Die CSU wird nach Ansicht des FDP-Chefs Guido Westerwelle nicht an ihren Plänen zu Steuerentlastungen festhalten. Er erwarte, "dass davon lediglich Worte überbleiben und das Gegenteil stattfinden wird", sagte Westerwelle am 6. Mai im Deutschlandfunk. "Bisher war die CSU eine reine Steuererhöhungspartei und deswegen ist es auch nicht glaubwürdig, wenn sie jetzt mit Steuersenkungen ankommt." Die FDP werde der CSU jedoch Gelegenheit geben, Wort zu halten und all deren Steuersenkungsvorschläge bis zur bayerischen Landtagswahl im Herbst im Bundestag zur Abstimmung stellen.

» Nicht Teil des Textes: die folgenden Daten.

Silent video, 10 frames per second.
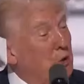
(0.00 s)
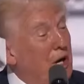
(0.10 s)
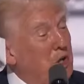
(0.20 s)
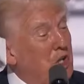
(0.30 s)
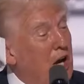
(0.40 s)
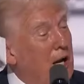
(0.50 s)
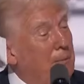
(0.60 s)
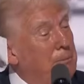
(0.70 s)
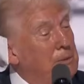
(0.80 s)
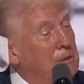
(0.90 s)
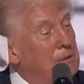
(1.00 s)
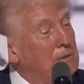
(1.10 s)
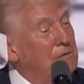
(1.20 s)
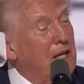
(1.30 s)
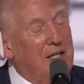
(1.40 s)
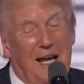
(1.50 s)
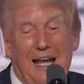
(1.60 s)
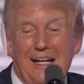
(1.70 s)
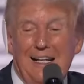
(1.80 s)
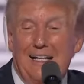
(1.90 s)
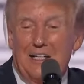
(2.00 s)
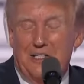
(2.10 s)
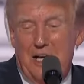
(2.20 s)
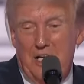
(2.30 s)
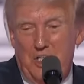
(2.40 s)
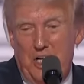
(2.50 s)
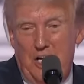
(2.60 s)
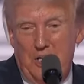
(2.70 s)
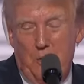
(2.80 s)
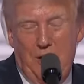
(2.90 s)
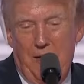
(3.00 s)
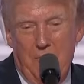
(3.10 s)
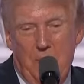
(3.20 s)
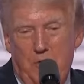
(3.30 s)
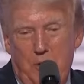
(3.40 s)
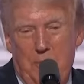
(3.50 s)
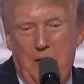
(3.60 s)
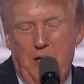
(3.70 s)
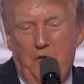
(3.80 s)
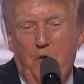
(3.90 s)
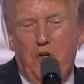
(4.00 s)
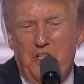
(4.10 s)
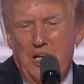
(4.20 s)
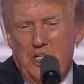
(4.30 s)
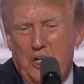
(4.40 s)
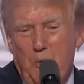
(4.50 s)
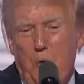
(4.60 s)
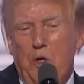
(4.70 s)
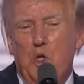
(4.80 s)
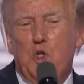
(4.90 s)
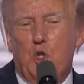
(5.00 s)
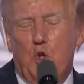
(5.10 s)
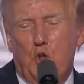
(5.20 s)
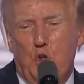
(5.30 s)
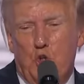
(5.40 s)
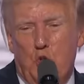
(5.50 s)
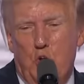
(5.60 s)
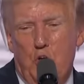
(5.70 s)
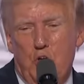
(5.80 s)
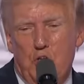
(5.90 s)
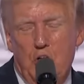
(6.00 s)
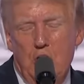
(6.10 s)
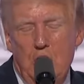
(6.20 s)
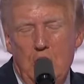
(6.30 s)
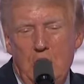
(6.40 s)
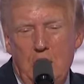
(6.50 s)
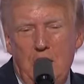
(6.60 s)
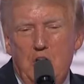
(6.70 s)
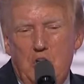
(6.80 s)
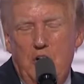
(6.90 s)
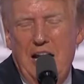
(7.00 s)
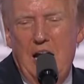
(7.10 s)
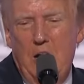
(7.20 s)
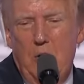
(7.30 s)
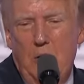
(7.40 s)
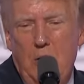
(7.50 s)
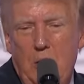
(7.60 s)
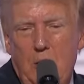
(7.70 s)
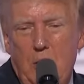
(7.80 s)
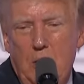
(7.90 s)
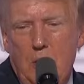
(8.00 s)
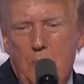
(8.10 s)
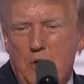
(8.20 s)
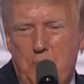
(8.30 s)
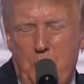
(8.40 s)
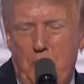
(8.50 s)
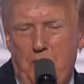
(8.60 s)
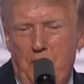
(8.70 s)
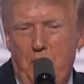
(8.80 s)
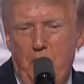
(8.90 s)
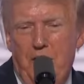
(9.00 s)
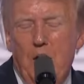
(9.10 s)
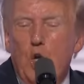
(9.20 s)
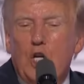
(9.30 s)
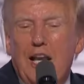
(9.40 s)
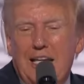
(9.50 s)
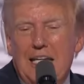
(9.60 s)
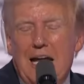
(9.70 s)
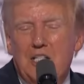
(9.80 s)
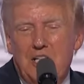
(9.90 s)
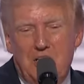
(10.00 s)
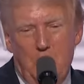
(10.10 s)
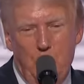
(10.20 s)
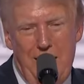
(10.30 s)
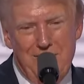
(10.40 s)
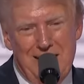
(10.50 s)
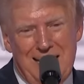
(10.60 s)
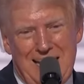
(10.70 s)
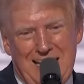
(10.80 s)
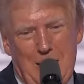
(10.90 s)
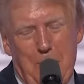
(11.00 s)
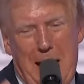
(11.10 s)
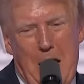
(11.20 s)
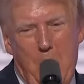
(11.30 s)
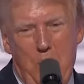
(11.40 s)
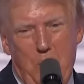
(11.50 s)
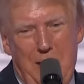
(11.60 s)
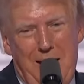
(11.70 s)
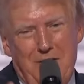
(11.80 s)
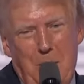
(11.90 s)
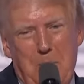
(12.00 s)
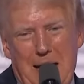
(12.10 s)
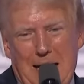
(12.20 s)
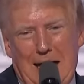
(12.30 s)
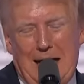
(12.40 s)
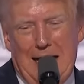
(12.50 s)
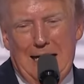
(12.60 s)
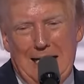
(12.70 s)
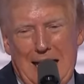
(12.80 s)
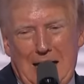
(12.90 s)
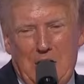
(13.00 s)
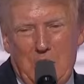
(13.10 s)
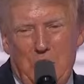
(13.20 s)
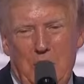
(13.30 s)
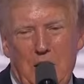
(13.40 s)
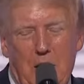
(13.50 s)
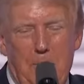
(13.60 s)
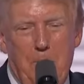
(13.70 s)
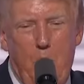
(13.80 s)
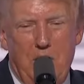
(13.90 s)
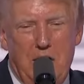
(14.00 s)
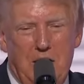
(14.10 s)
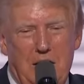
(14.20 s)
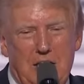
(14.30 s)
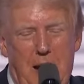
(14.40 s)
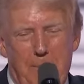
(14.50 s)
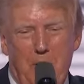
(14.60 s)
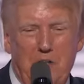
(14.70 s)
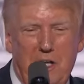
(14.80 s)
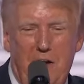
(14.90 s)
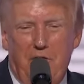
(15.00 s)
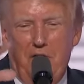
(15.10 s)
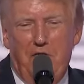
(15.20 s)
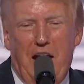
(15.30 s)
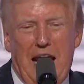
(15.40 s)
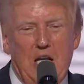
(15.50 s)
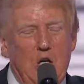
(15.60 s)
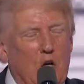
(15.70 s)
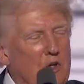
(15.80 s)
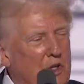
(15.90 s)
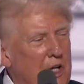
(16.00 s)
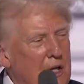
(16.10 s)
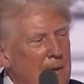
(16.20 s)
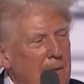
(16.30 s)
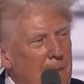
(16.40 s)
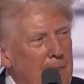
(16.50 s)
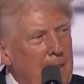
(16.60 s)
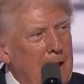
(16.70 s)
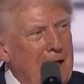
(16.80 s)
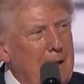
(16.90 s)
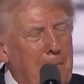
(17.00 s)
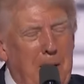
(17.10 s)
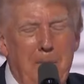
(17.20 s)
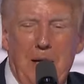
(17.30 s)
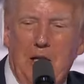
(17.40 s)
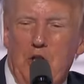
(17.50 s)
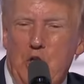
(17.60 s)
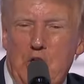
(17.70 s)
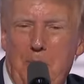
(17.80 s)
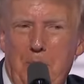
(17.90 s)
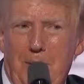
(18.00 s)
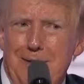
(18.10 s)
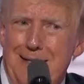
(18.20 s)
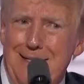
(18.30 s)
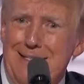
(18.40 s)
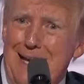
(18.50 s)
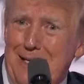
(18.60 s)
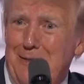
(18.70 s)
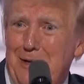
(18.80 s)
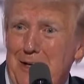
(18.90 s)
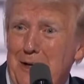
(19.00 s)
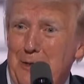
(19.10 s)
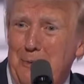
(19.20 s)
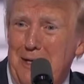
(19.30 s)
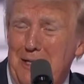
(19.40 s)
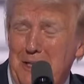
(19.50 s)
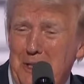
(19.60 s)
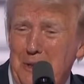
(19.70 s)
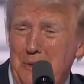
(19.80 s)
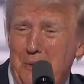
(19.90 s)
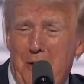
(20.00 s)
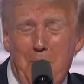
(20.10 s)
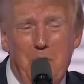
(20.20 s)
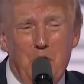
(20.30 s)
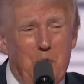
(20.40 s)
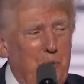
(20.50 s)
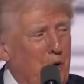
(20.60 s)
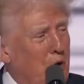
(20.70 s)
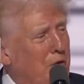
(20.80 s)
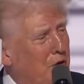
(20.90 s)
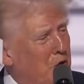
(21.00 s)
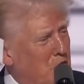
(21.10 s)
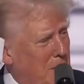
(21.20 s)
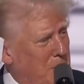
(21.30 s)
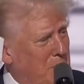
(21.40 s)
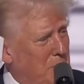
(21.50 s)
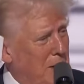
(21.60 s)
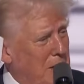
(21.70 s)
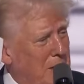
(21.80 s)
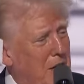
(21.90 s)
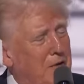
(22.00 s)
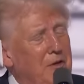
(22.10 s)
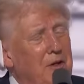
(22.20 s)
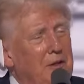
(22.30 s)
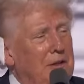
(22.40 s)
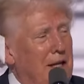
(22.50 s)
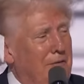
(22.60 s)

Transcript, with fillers: a great job. In fact, I had a little design change, and we gave them a tremendous for essentially what we used to call destroyers. These are now the most beautiful. They look like yachts. I said we have to take the bow and we have to make it a little nicer and a little point at the top instead of a flat nose. And the people at the shipyard said, This guy sort of knows what he's doing. We have most beautiful ships, right, Governor? And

Die FDP warf der CSU vor, sie habe mit der Zustimmung zu Steuergesetzen die Bürger mit insgesamt 37 Milliarden Euro belastet.

Westerwelle machte eine mögliche Regierungskoalition nach der Bundestagswahl im nächsten Jahr von einem einfacheren Steuersystem abhängig. Die derzeitige Bundesregierung habe "Geld wie Heu", das sie jedoch "verplempere", sagte der FDP-Chef.

Fricke: Etikettenschwindel in der Steuerpolitik

Nach FDP-Berechnungen hat die CSU Steuergesetzen zugestimmt, die die Bürger mit insgesamt 37 Milliarden Euro belasten. Der Vorsitzende des Haushaltsausschusses Otto Fricke (FDP) warf der CSU in der "Bild"-Zeitung vor, mit ihrem neuen Steuerkonzept Etikettenschwindel zu betreiben.

"Wer den Bürgern allein bei den Steuergesetzen 37 Milliarden Euro nimmt, ihnen aber nur 28 Milliarden Euro geben will, ist ein Blender und wenig glaubwürdig", sagte Fricke.